La Banque mondiale partage cet avis. Dans son « Digital Progress and Trends Report 2023 », elle souligne que la suppression des anciens réseaux sans fil (2G et 3G) peut rendre les investissements télécoms plus efficaces en Afrique, en améliorant la couverture et la qualité des services. L’institution de Bretton Woods considère que le maintien de ces réseaux constitue une utilisation peu efficiente des dépenses en capital, dans la mesure où leur revenu moyen par utilisateur (ARPU) est inférieur à celui généré par la 4G ou la 5G.

Elle ajoute que l’arrêt des anciens réseaux permettrait de réaffecter les fréquences — notamment celles des bandes basses, précieuses pour la couverture étendue — à des technologies plus performantes, capables d’offrir de meilleurs débits et une meilleure qualité de service.

Un soutien au déploiement de la 5G, mais des ajustements à anticiper

En Tunisie, l’extinction de la 3G peut ainsi accompagner le déploiement de la 5G lancé en février 2025. Les autorités présentent cette nouvelle génération mobile comme un levier de transformation numérique, susceptible de stimuler l’innovation, d’améliorer la productivité et de soutenir des secteurs stratégiques.

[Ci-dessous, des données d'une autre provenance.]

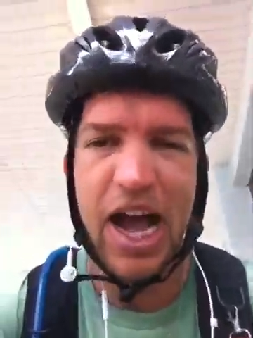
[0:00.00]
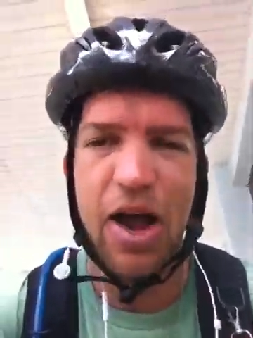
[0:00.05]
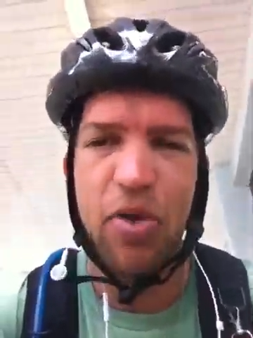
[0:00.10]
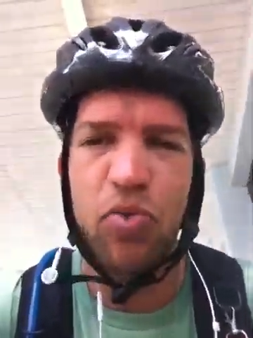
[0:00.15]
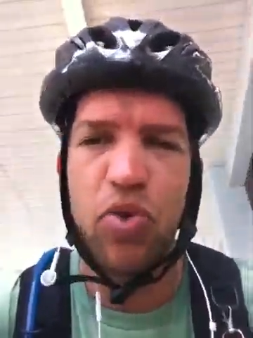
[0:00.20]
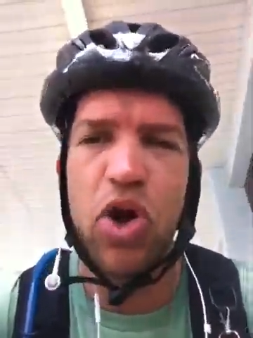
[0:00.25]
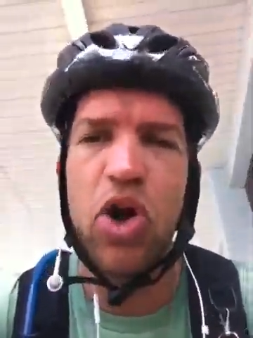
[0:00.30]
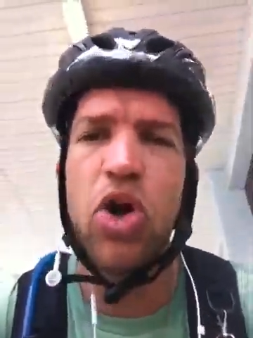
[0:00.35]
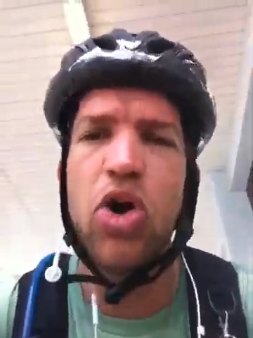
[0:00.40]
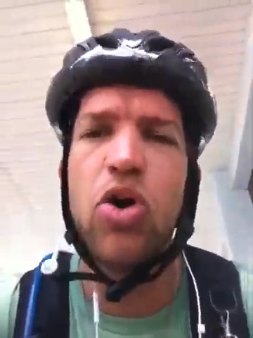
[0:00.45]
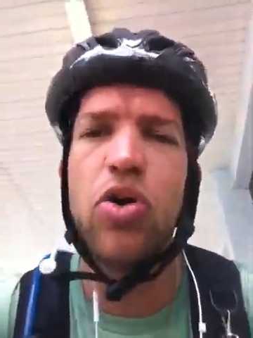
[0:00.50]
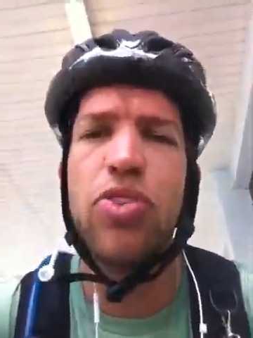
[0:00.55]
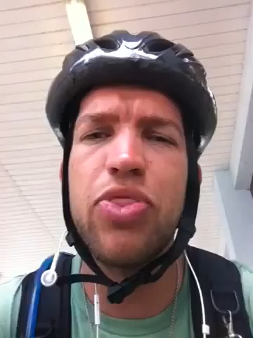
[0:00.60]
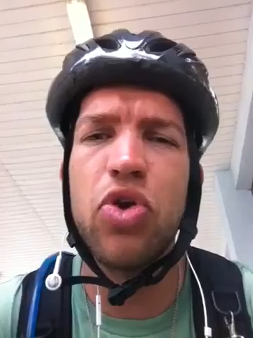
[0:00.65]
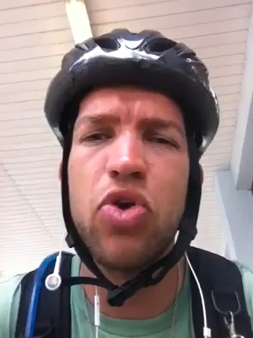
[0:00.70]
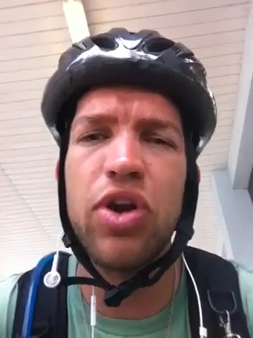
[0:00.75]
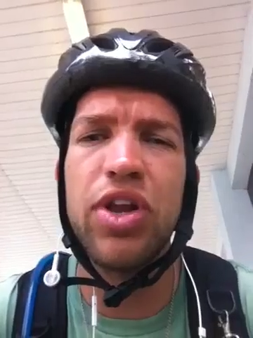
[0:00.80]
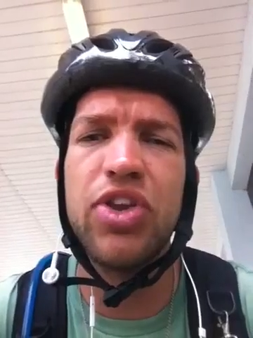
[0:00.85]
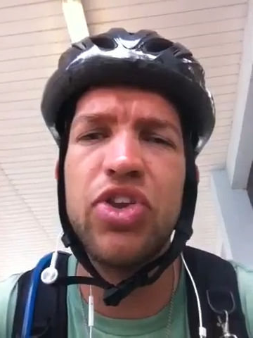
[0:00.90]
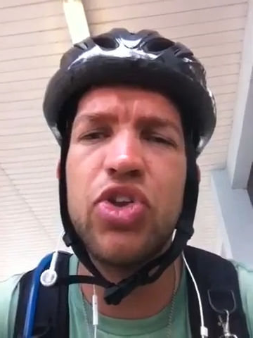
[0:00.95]
rode
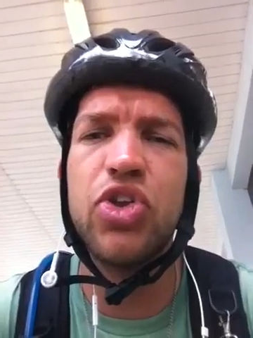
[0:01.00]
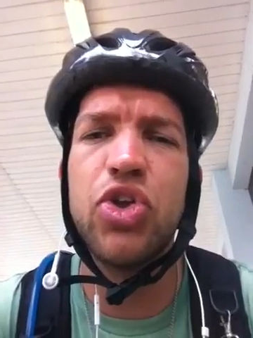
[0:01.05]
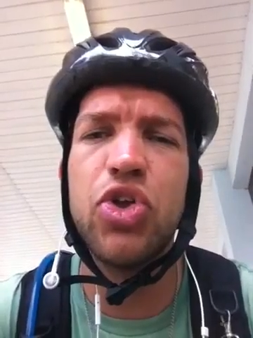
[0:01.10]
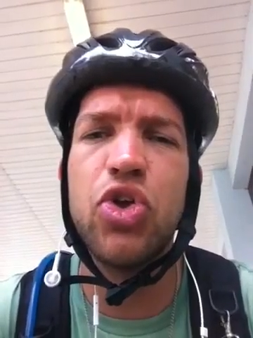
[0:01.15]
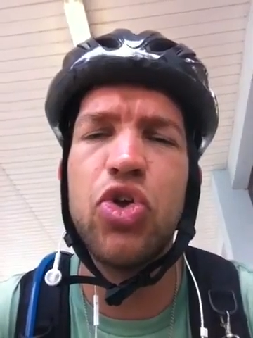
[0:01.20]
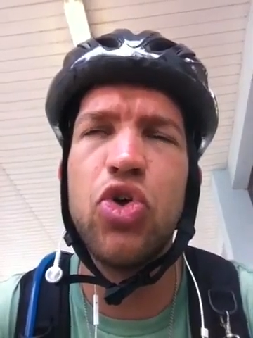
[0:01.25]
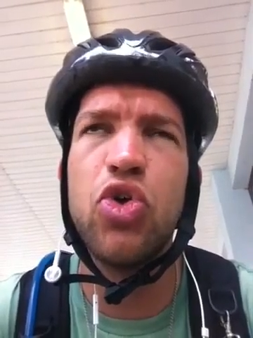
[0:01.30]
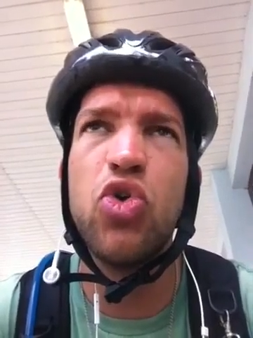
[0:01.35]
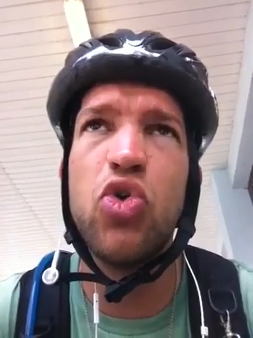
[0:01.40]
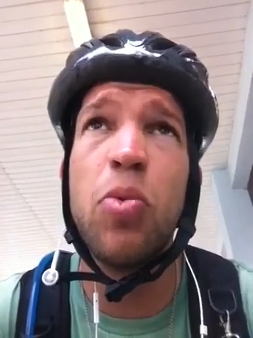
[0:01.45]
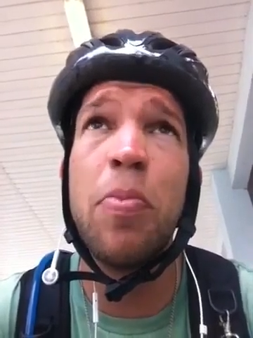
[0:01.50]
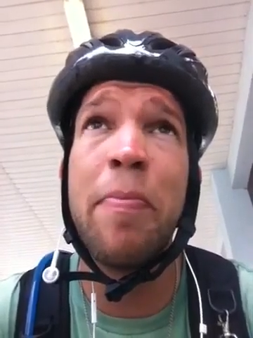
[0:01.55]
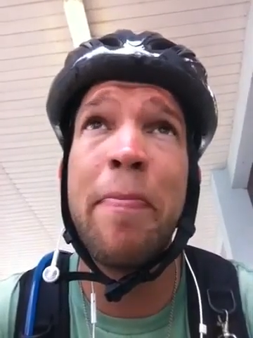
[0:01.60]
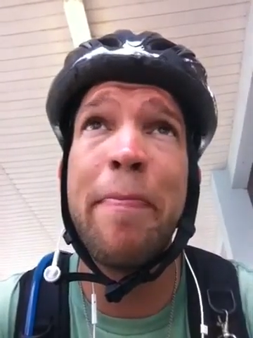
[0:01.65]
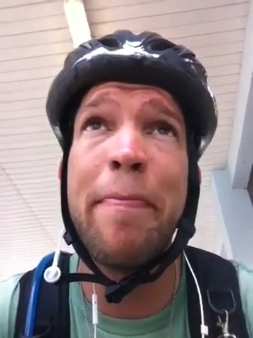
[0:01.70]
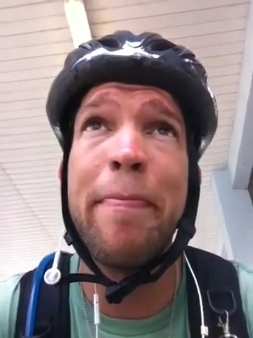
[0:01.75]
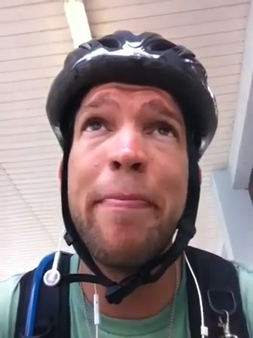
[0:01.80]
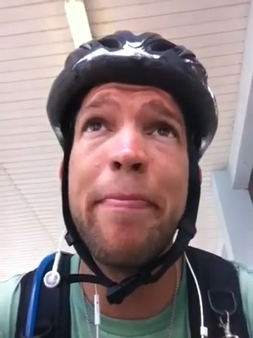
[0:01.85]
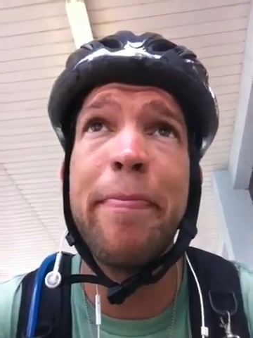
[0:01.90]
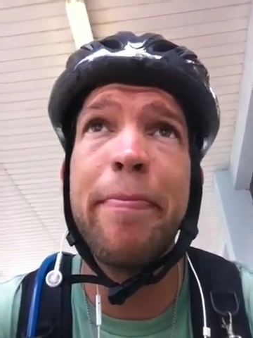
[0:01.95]

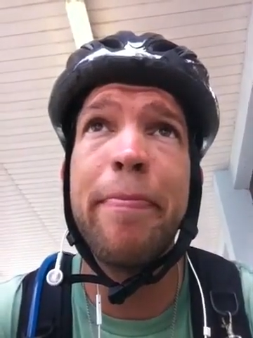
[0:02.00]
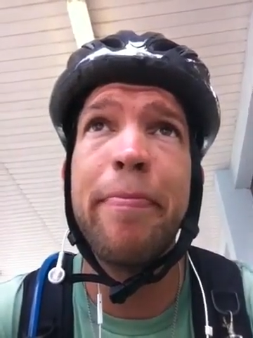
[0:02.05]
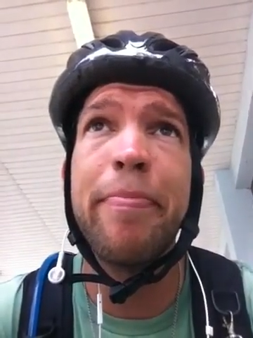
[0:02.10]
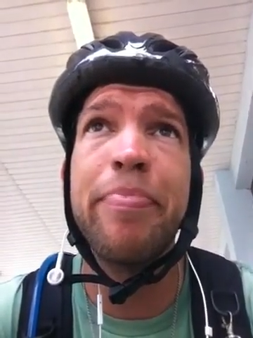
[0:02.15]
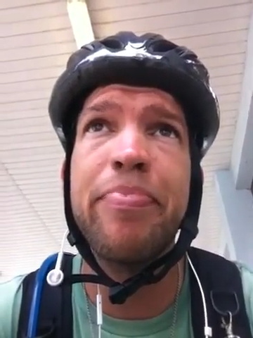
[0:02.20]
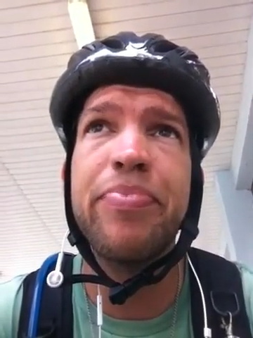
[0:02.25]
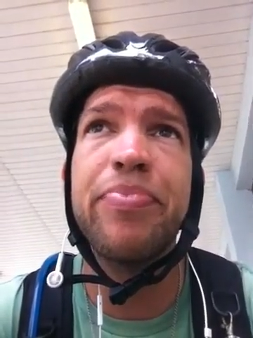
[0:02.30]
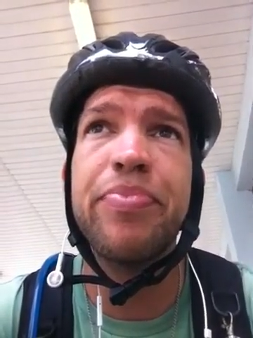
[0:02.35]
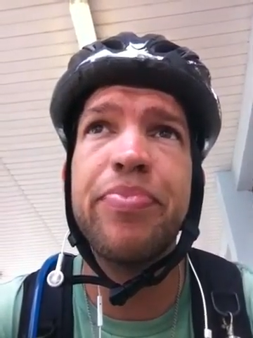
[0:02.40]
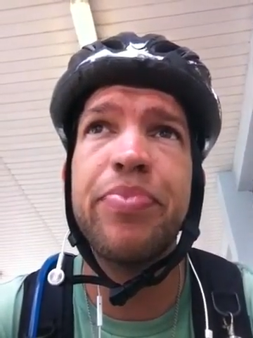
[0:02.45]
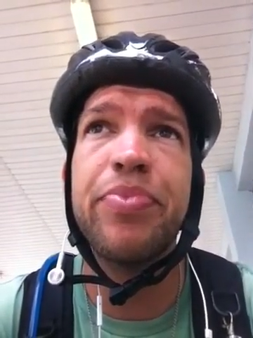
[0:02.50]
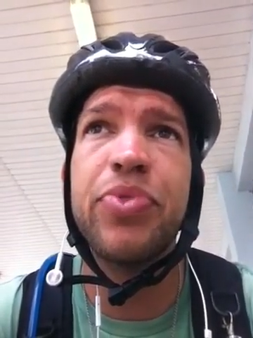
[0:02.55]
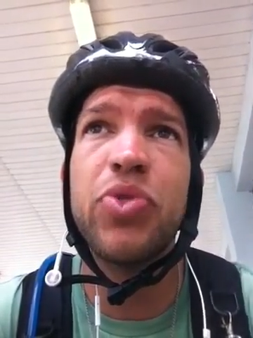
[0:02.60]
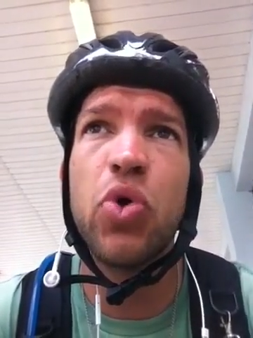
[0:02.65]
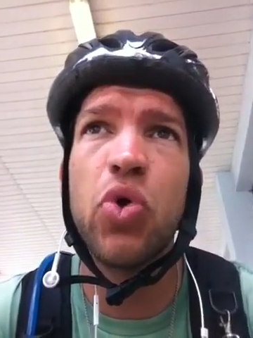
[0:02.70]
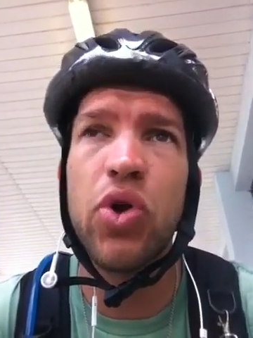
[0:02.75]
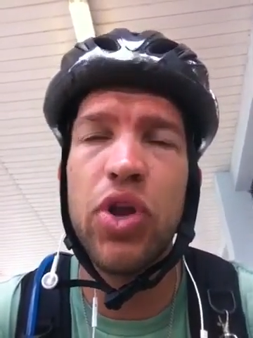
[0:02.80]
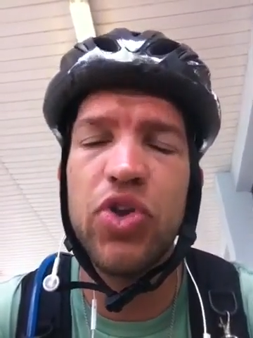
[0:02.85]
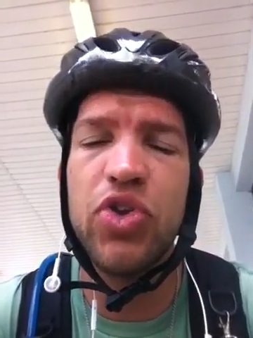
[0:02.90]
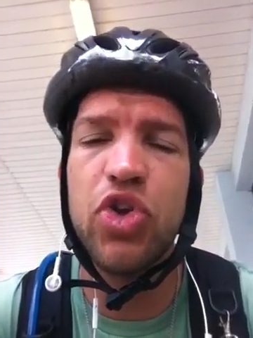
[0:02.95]

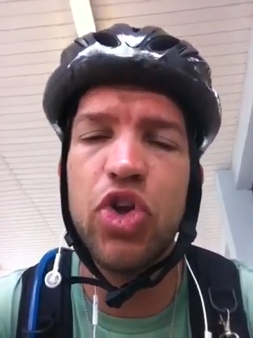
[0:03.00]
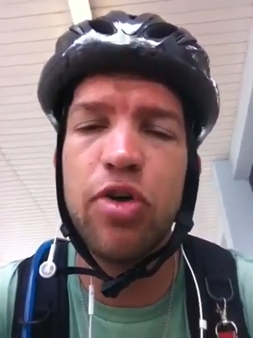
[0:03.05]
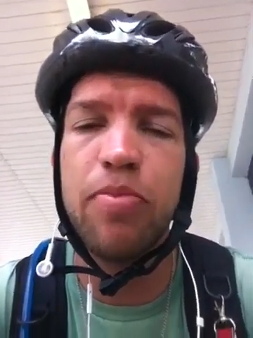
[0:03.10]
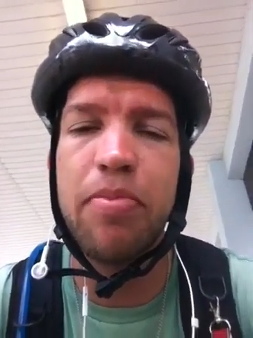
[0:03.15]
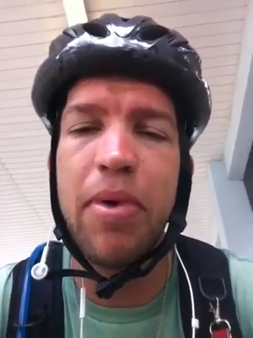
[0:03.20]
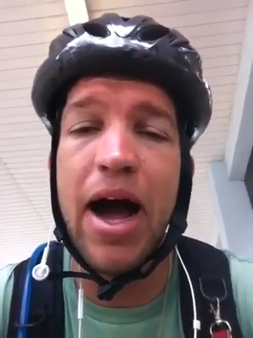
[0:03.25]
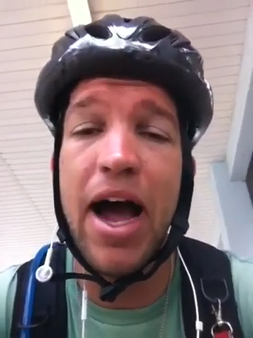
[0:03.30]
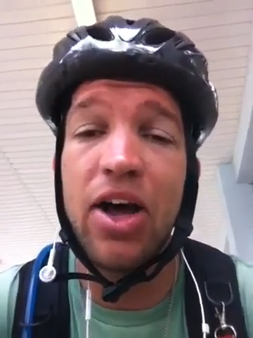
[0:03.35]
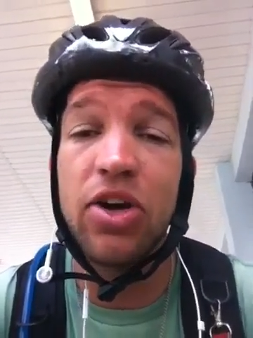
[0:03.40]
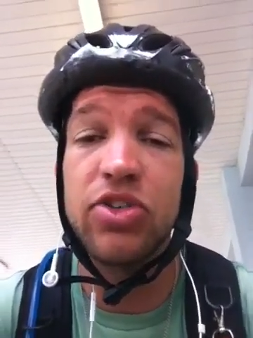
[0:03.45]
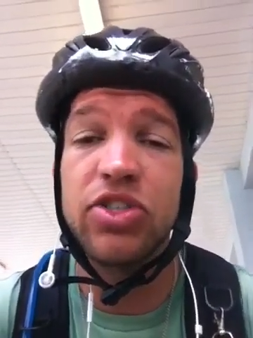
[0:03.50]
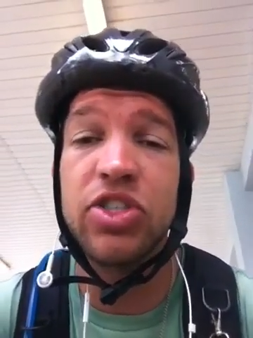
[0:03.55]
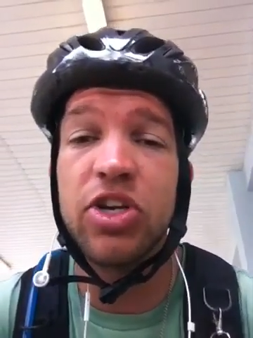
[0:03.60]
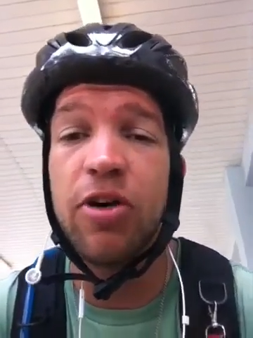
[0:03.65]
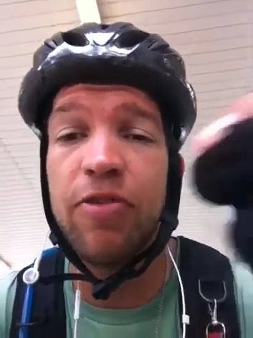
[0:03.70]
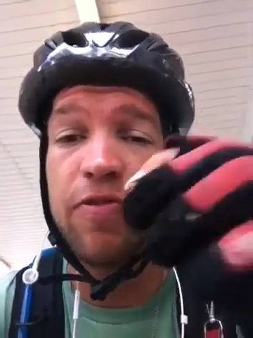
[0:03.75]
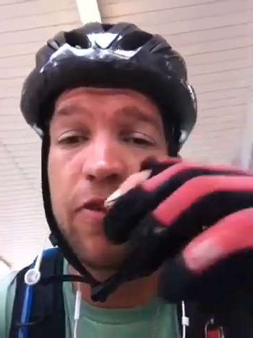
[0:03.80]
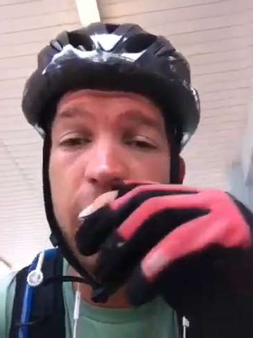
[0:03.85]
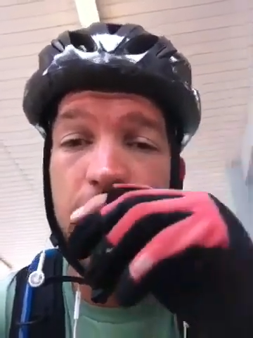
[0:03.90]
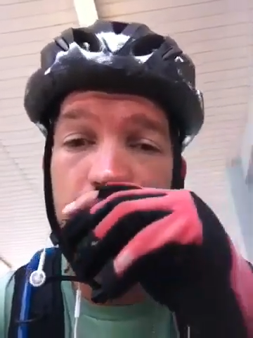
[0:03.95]
32 miles
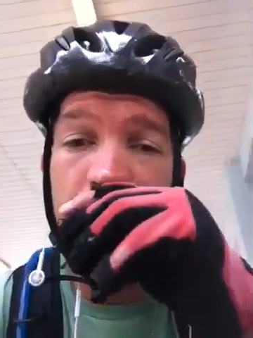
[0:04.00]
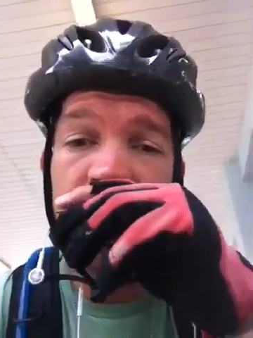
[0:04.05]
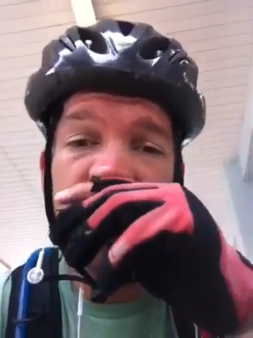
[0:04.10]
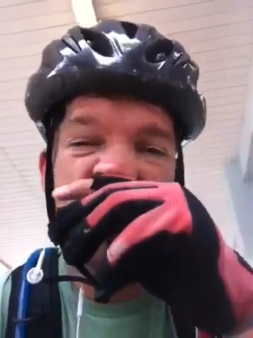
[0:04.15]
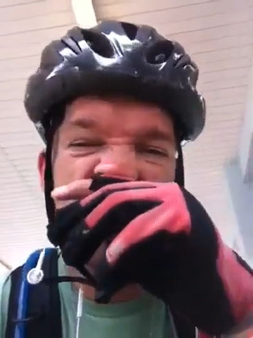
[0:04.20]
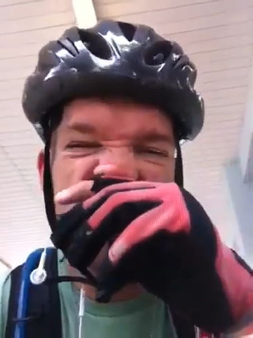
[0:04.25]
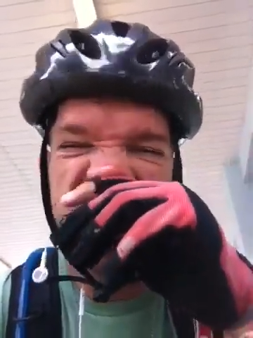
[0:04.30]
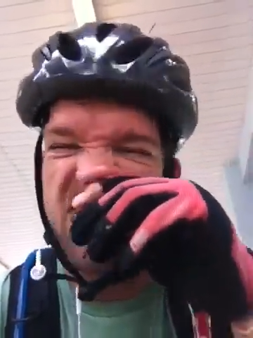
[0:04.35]
so far,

Dans une interview accordée en février 2025 au média Leaders, le ministre des Technologies de la communication, Sofiene Hemissi, évoquait la multiplication des cas d’usage, le développement de solutions à forte valeur ajoutée et des retombées attendues pour la santé, le transport, l’énergie, l’industrie ou encore les services publics.

Toutefois, le passage accéléré vers l’ultra haut débit au détriment des technologies anciennes soulève la question de l’inclusion numérique. Selon les données de l’Union internationale des télécommunications (UIT), la 3G couvrait 99 % de la population tunisienne, contre 96 % pour la 4G. La différence reste limitée, mais elle peut concerner certaines zones rurales ou périphériques.

Du côté des terminaux, les données de l’Instance nationale des télécommunications (INT) indiquent qu’à fin septembre 2025, les appareils compatibles uniquement avec la 3G ne représentaient plus que 5 % du parc connecté. 64 % des terminaux sont compatibles 4G, 7 % avec la 5G, 12 % avec la 2G, tandis que 12 % restent non identifiés.

Ces chiffres suggèrent un marché relativement avancé en matière d’équipement. Néanmoins, la réalité des usages peut être plus nuancée. La plupart des smartphones 4G et 5G sont rétrocompatibles avec la 2G et la 3G. Il est donc possible que certains utilisateurs disposent d’appareils récents tout en utilisant encore, pour des raisons de couverture, de coût ou d’habitudes, les réseaux plus anciens.

Au-delà des consommateurs particuliers, la 3G comme la 2G reste utilisée pour les communications machine à machine (M2M), notamment pour les TPE, les distributeurs automatiques, les compteurs intelligents ou certains équipements industriels et de transport. Reste à savoir si les secteurs concernés pourront migrer vers des solutions alternatives fiables dans les délais annoncés afin d’éviter des perturbations lors de l’extinction du réseau 3G.